Vol. 62, Issue 6, 1373-1384, December 2002

A₃ Adenosine Receptors in Human Astrocytoma Cells: Agonist-Mediated Desensitization, Internalization, and Down-Regulation

M. L. Trincavelli, D. Tuscano, M. Marroni, A. Falleni, V. Gremigni, S. Ceruti, M. P. Abbracchio, K. A. Jacobson, F. Cattabeni, and C. Martini

Dipartimento di Psichiatria, Neurobiologia, Farmacologia e Biotecnologie, Universitá Pisa, Pisa, Italy (M.L.T., D.T., M.M., C.M.); Dipartimento di Morfologia Umana e Biologia Applicata, Universitá Pisa, Pisa, Italy (A.F., V.G.); Dipartimento di Scienze Farmacologiche, Universitá Milano, Milan, Italy (S.C., M.P.A., F.C.); and Molecular Recognition Section, Laboratory of Bioorganic Chemistry, National Institute of Diabetes and Digestive and Kidney Diseases, National Institutes of Health, Bethesda, Maryland (K.A.J.)

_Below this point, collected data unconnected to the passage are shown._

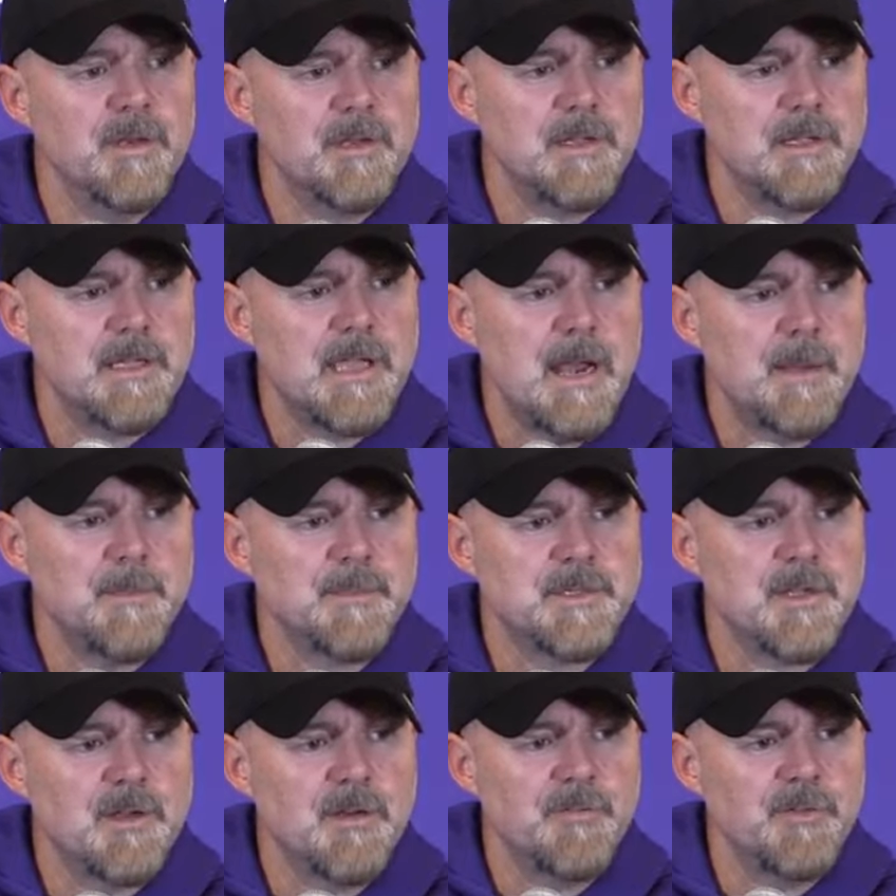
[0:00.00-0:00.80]
he got
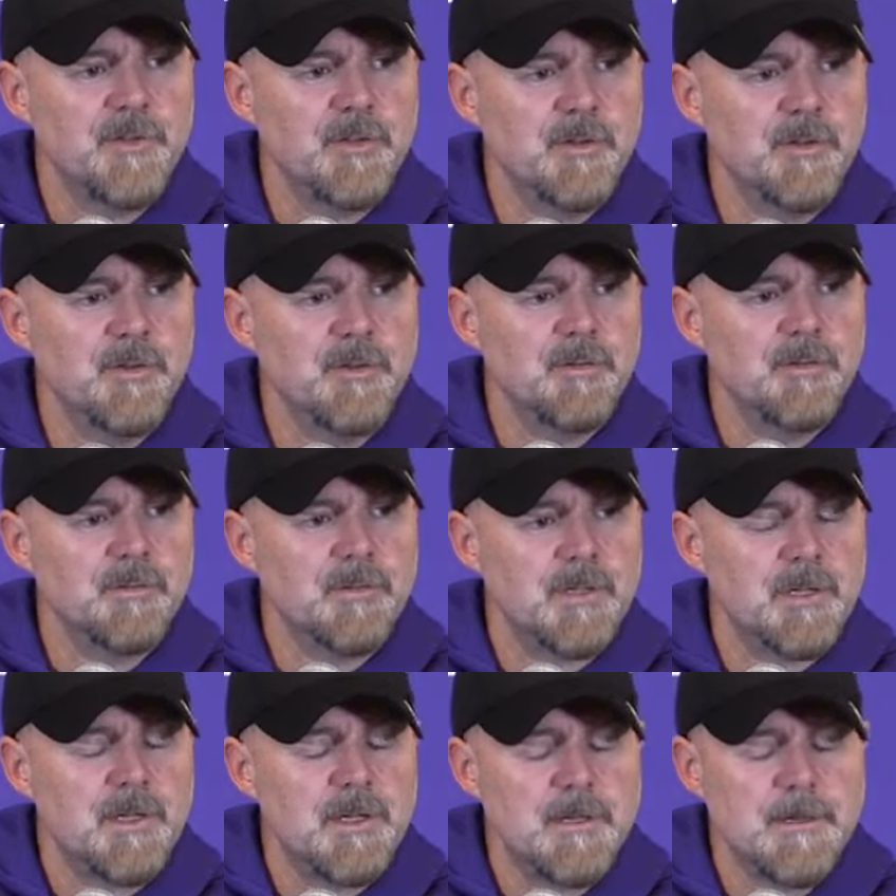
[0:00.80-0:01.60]
himself a
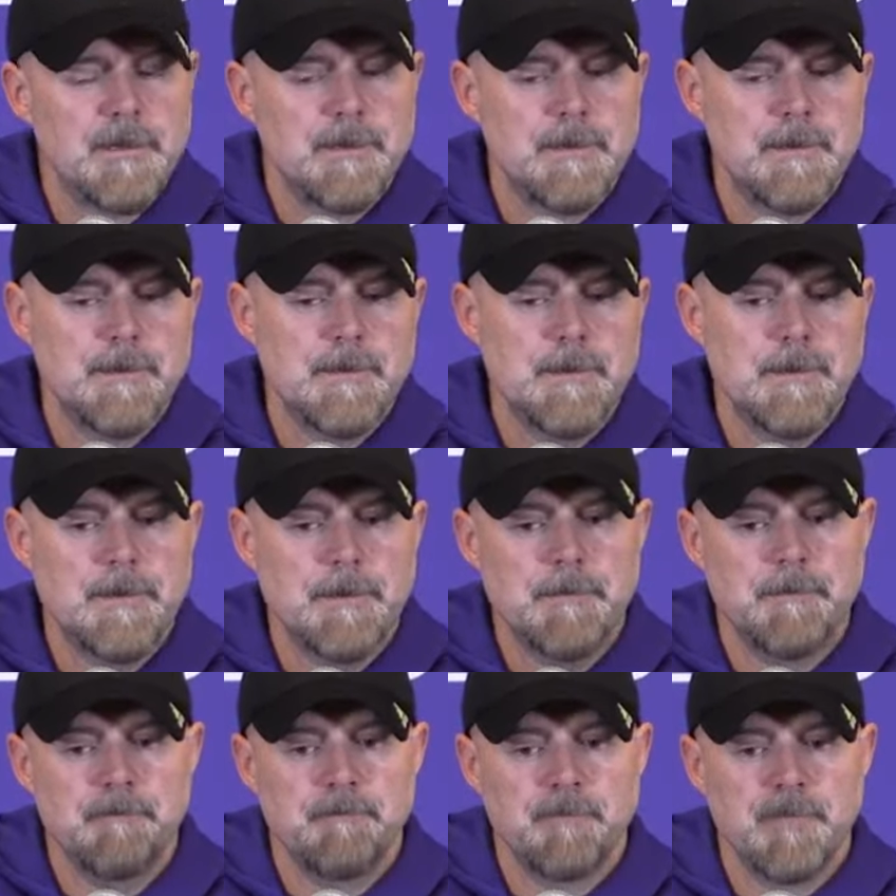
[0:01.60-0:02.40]
little
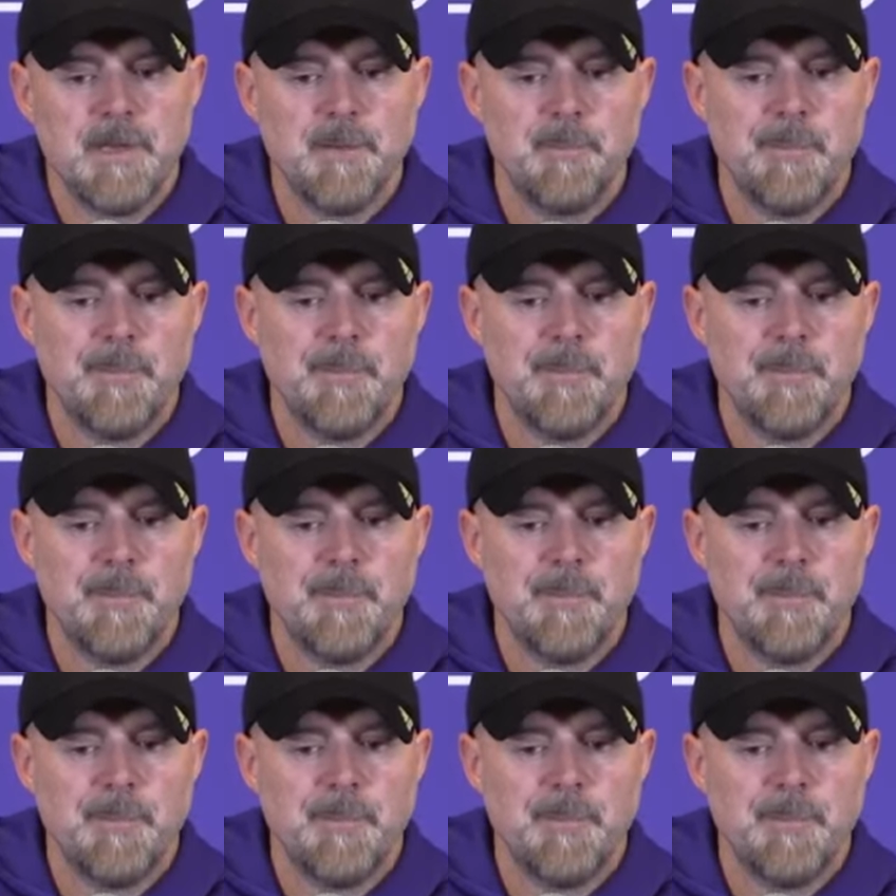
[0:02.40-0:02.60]
in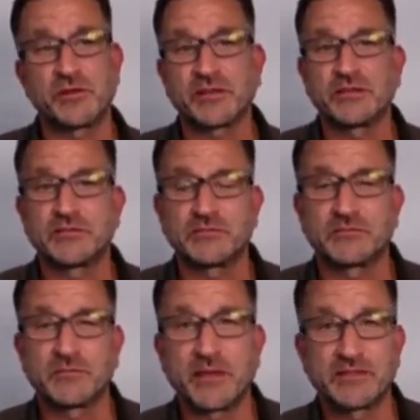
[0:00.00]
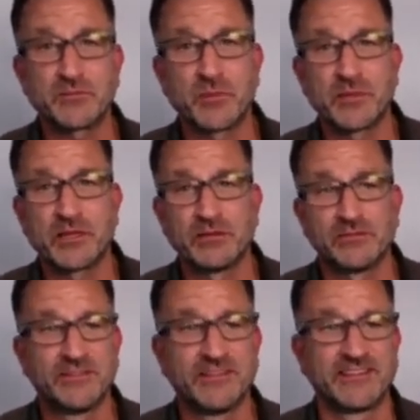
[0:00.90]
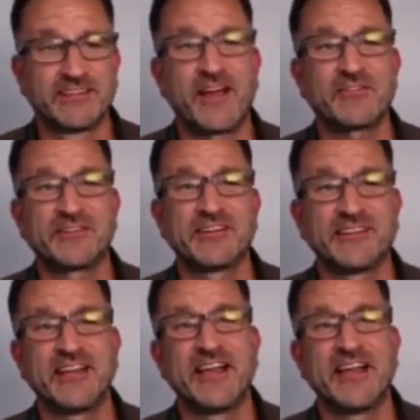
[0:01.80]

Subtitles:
Rica and painted women after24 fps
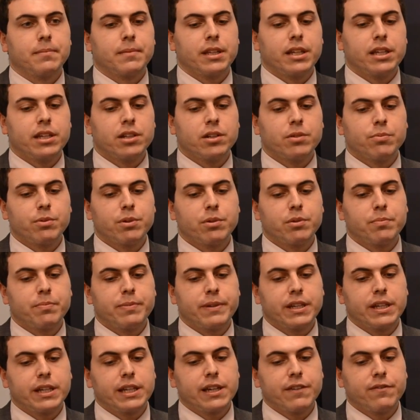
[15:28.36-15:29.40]
Here we would
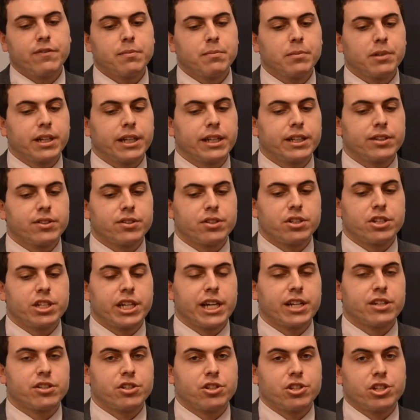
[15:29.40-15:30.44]
be giving millennials a
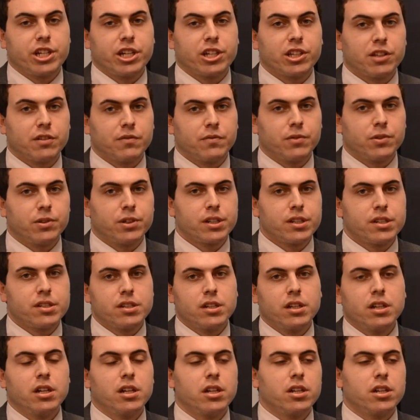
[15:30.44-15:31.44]
chance to share their voice.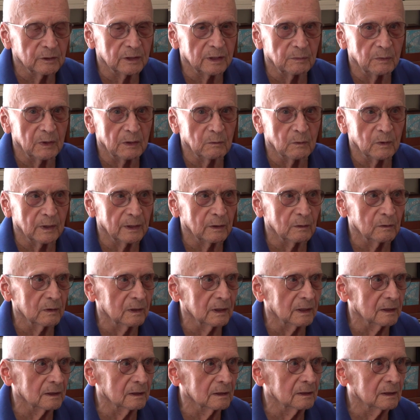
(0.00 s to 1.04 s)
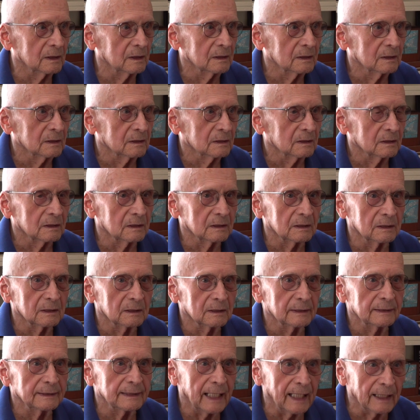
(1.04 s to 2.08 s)
That used to be 101.
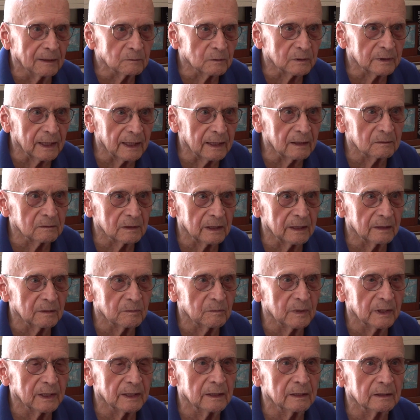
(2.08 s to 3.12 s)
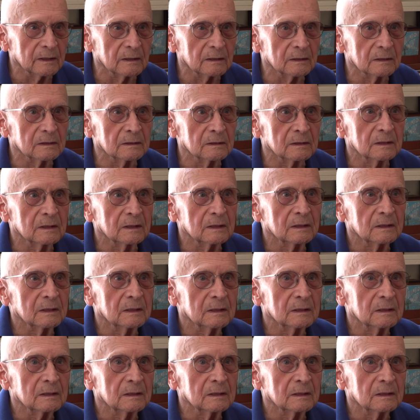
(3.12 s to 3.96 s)
Downtown got bigger.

A₃ adenosine receptor activation has been previously demonstrated to result in both neuroprotective and neurodegenerative effects, depending upon specific pathophysiological conditions. This dual effect may depend on receptor regulation mechanisms that are able to change receptor availability and/or function. In the present study, we investigated desensitization, internalization, and down-regulation of native A₃ adenosine receptors in human astrocytoma cells after exposure to the agonist 2-chloro-N6-(3-iodobenzyl)-N-methyl-5'-carbamoyladenosine (Cl-IBMECA). Cl-IBMECA induced a concentration-dependent inhibition of adenylyl cyclase activity with an EC₅₀ value of 2.9 ± 0.1 nM. The effect was suggested to be mediated by A₃ adenosine receptor subtype by the use of selective adenosine receptor antagonists. Cell treatment with pertussis toxin abolished Cl-IBMECA-mediated inhibition of adenylyl cyclase activity, evidencing an A₃ receptor coupling to inhibitory G protein. Short-term exposure to the agonist Cl-IBMECA (100 nM) caused rapid receptor desensitization, within 15 min. Agonist-induced desensitization was accompanied by receptor internalization: A₃ adenosine receptor internalized with rapid kinetics, within 30 min, after cell exposure to 100 nM Cl-IBMECA. The localization of A₃ adenosine receptors on the plasma membrane and in intracellular compartments was directly revealed by immunogold electron microscopy. After desensitization, the removal of agonist led to the restoration of A₃ adenosine receptor functioning through receptor recycling to the cell surface within 120 min. Prolonged agonist exposure (1-24 h) resulted in a marked down-regulation of A₃ adenosine receptors that reached 21.9 ± 2.88% of control value after 24 h. After down-regulation, the recovery of receptor functioning was slow (24 h) and associated with the restoration of receptor levels close to control values. In conclusion, our results demonstrated that A₃ receptors, in astrocytoma cells, are regulated after short- and long-term agonist exposure.